Computer Chess Club Archives

Search

Terms
Messages

Subject: Re: Knee jerk reaction!

Author: Robert Hyatt
Date: 07:34:55 09/13/04
On September 13, 2004 at 05:17:39, Sune Fischer wrote:

>On September 12, 2004 at 20:49:30, Robert Hyatt wrote:
>
>>>I won't go too much into this again, I think Sandro and I already have discusses
>>>this :)
>>>
>>>> It
>>>>won't predict how well it analyses.
>>>
>>>Why not?
>>
>>Because you force it into positions it won't normally play, against programs
>>that also get forced into odd positions they won't normally play.  How will
>>making decisions about that tell you anything about which is the best for
>>analysis???
>
>But Bob, I _want_ to force into positions it doesn't normally play, that is the
>_idea_.

That is the _flawed_ idea.  Because the _opponent_ is forced into similar
positions.  Suppose the opponent does worse.  Does that mean this program is
better?  Not if you play them normally.

Put two programs into positions their authors didn't intend, and the results
won't mean much, which was my point...

If you think a program should be able to play all positions well, I agree so
long as "should" is included.  But replace it by "does" and it becomes false.

>
>When you use a specially designed very narrow book it might never ever play d4,
>but lots of people are interested in d4 openings and wants to see how the engine
>does here.


How about convincing Korchnoi to not play 1. d4 in an important game?


>
>In analysis the engine cannot pick and choose its own narrow set of test
>positions, you can kick and scream all you want but it will _have_ to be good on
>a wide range of very different type positions.

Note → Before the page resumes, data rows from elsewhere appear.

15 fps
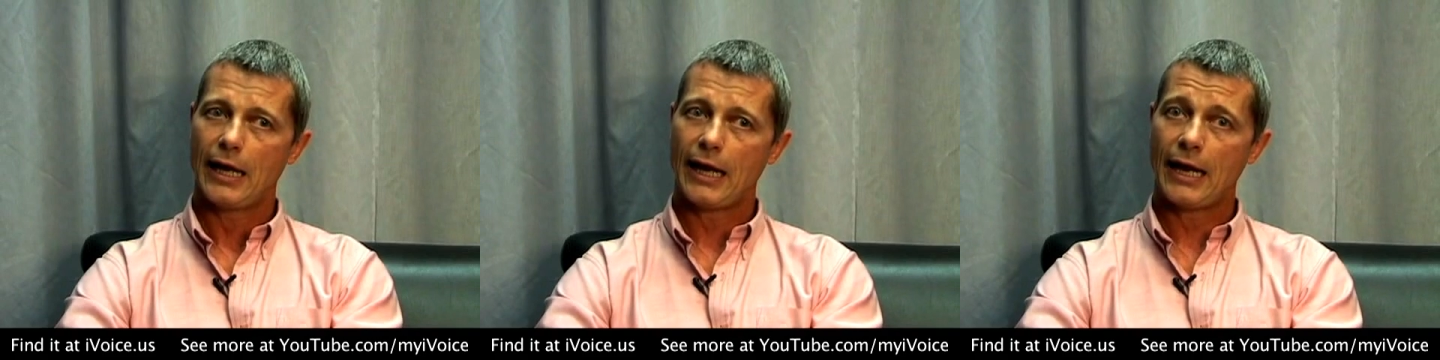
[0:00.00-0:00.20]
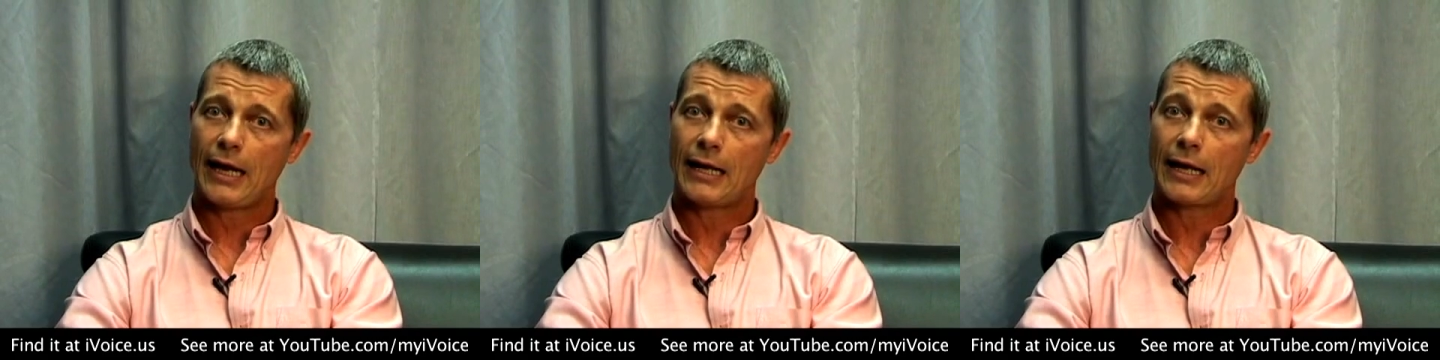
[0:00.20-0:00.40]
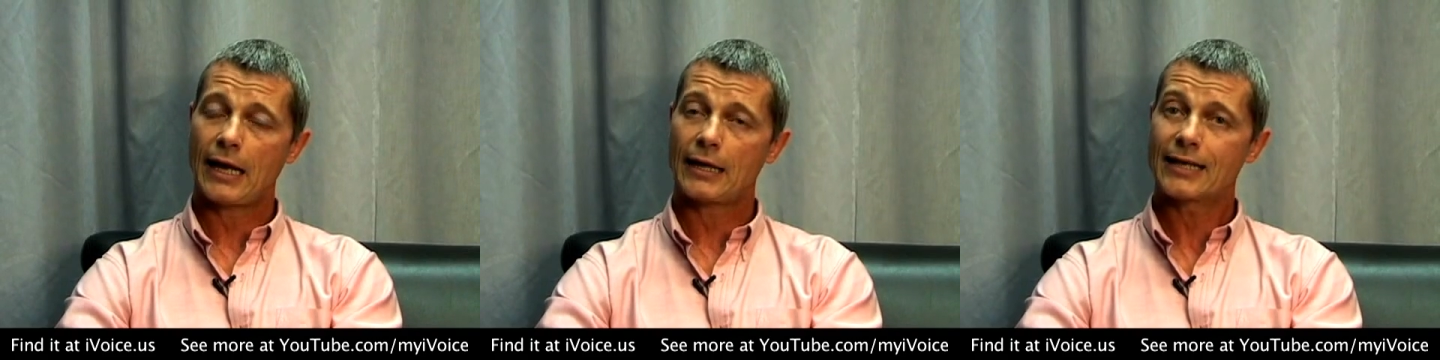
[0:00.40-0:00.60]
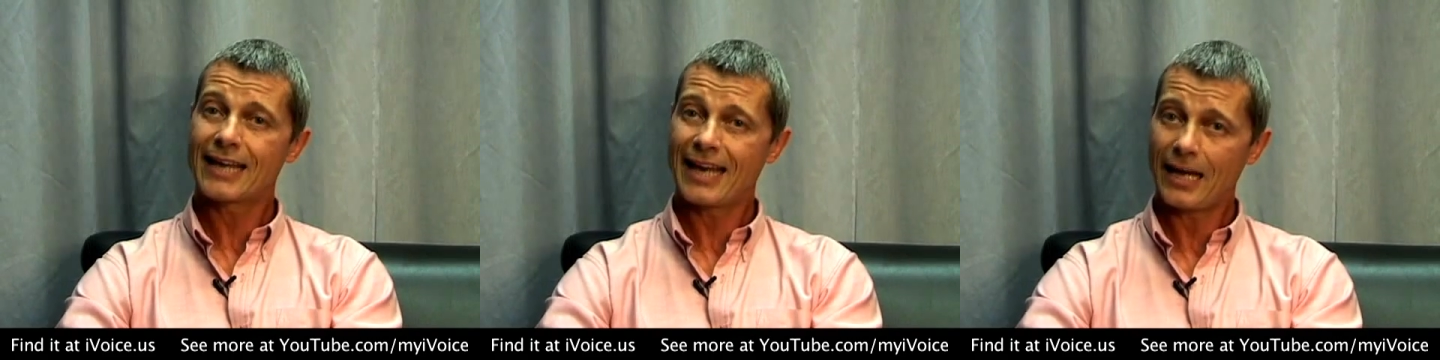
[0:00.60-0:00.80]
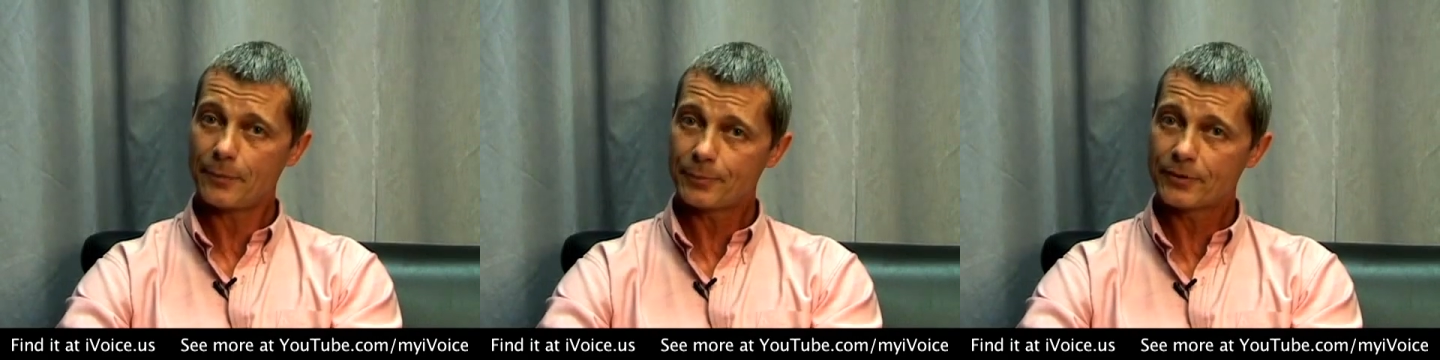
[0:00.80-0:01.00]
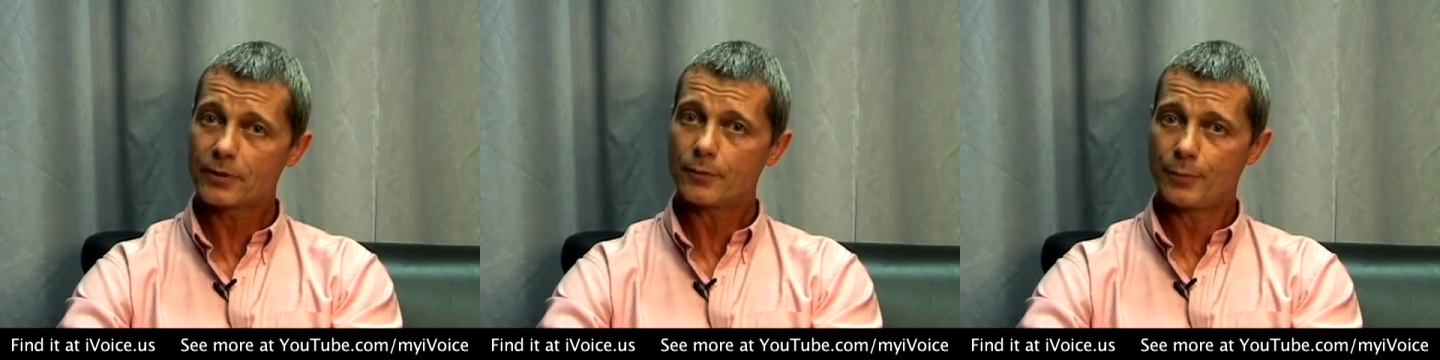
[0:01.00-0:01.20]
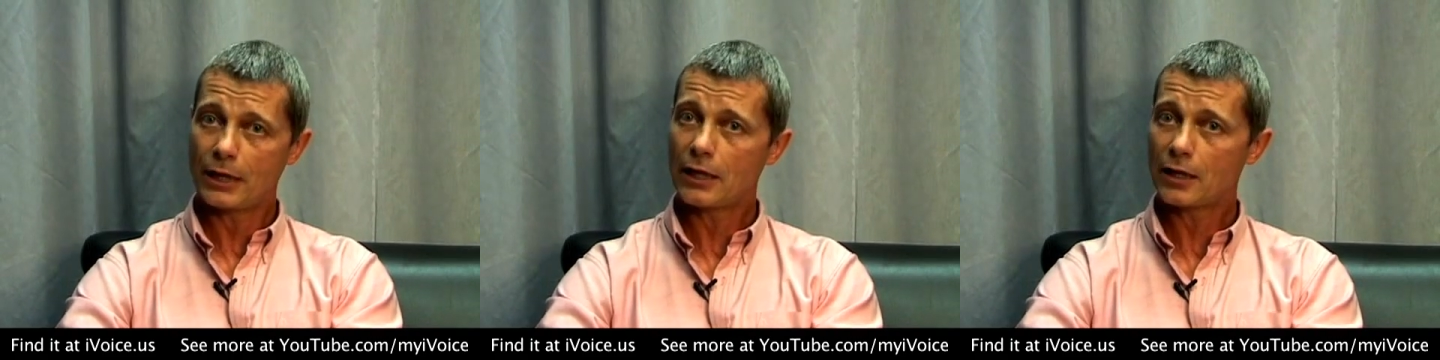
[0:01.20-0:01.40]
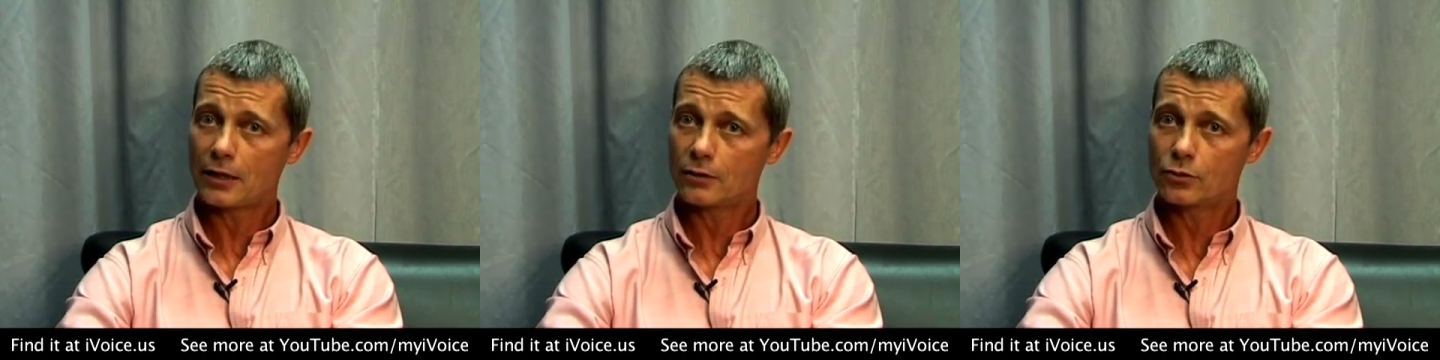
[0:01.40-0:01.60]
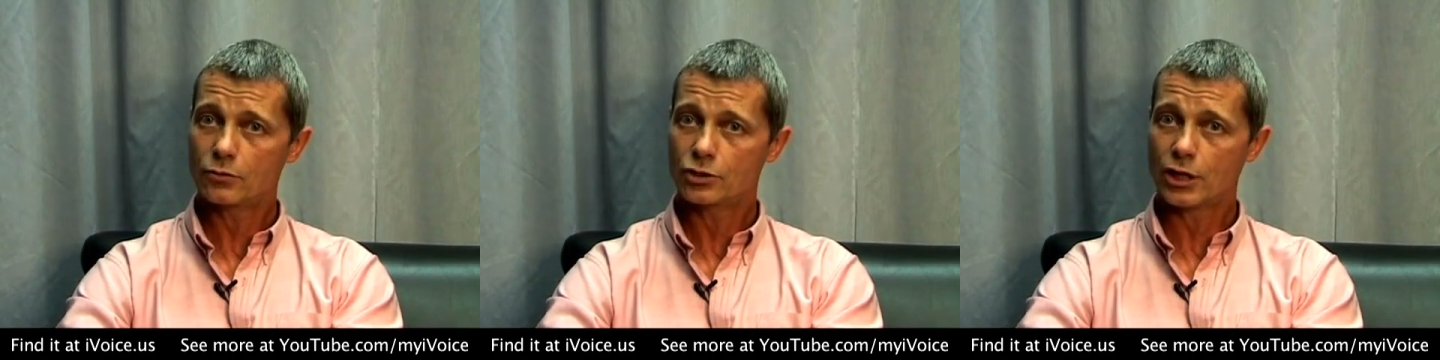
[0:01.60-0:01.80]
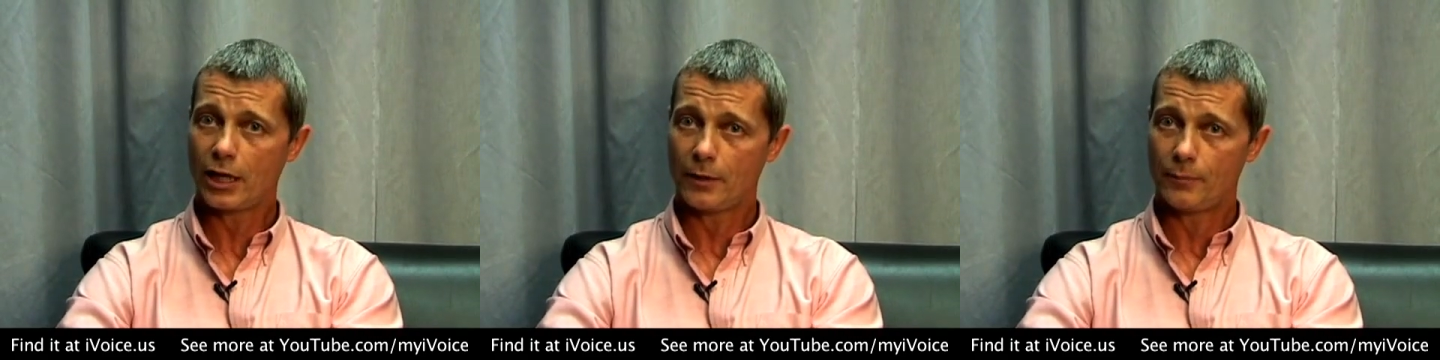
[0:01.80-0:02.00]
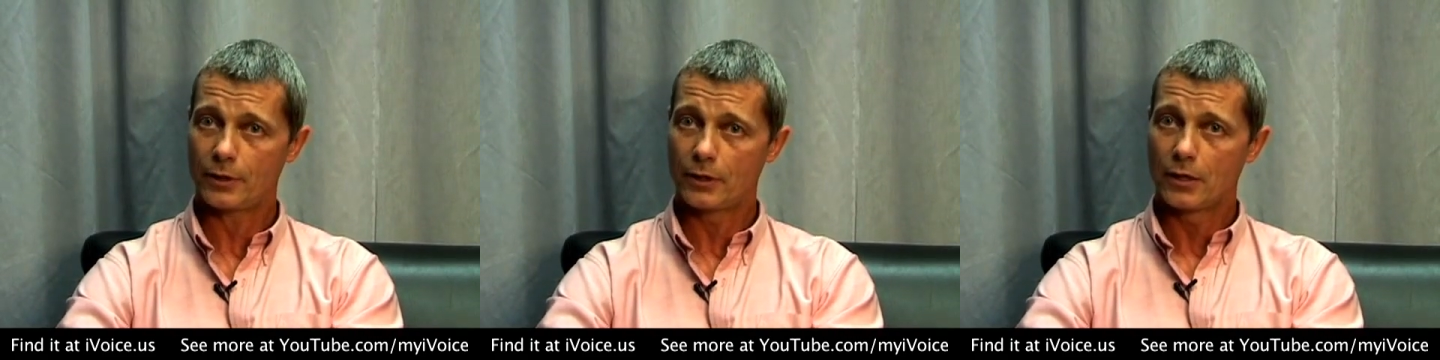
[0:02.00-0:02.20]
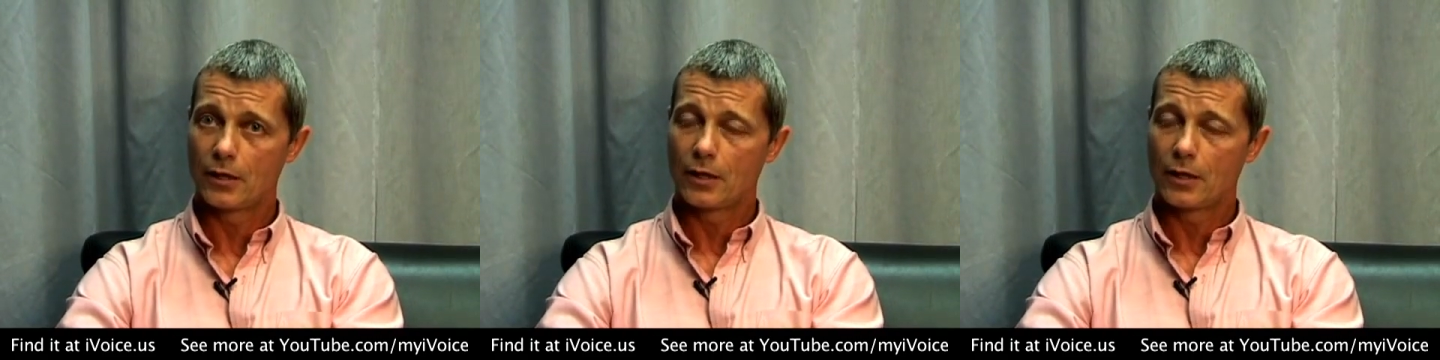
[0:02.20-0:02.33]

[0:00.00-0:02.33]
and I kept being in good shape.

No it doesn't, and that is the flaw in your assumption.  You might _want_ it to
be good in a wide range of positions, but that won't make it so, for any program
around.


>
>>
>>No, giving it _the_ book customized for it will tell you how well it can play.
>>Giving it an odd book most likely will weaken the thing.
>
>I'm not interested in how it plays from an optimized, error free and very narrow
>selection of opening positions.
>I'm interested in how it plays on a wide bushy selection of openings that are
>roughly equally.



That is an impossible condition (roughly equal).  What is "equal" depends on the
program.


>
>Because I don't intend to use it in tournaments (only the author is allowed to
>do that), my purpose is to use it for analysis!

Again, to the man who has a hammer, _everything_ looks like a nail.  Chess
programs are not particularly good "general solutions" to the chess problem...


>
>>I don't see how you
>>can use _games_ to predict how well a program can do in analysis...  The two are
>>not related directly.  I've known plenty of strong players that couldn't explain
>>a thing, and weaker players that could point out problems very clearly...
>
>I use games because I don't believe it is possible to generate a representive
>set of test positions.

If you can't produce a set of positions, then how is it possible to do the same
by choosing random openings instead???


>By playing from lots of equal but complicated endgame positions you will be able
>to tell who is the better endgame player.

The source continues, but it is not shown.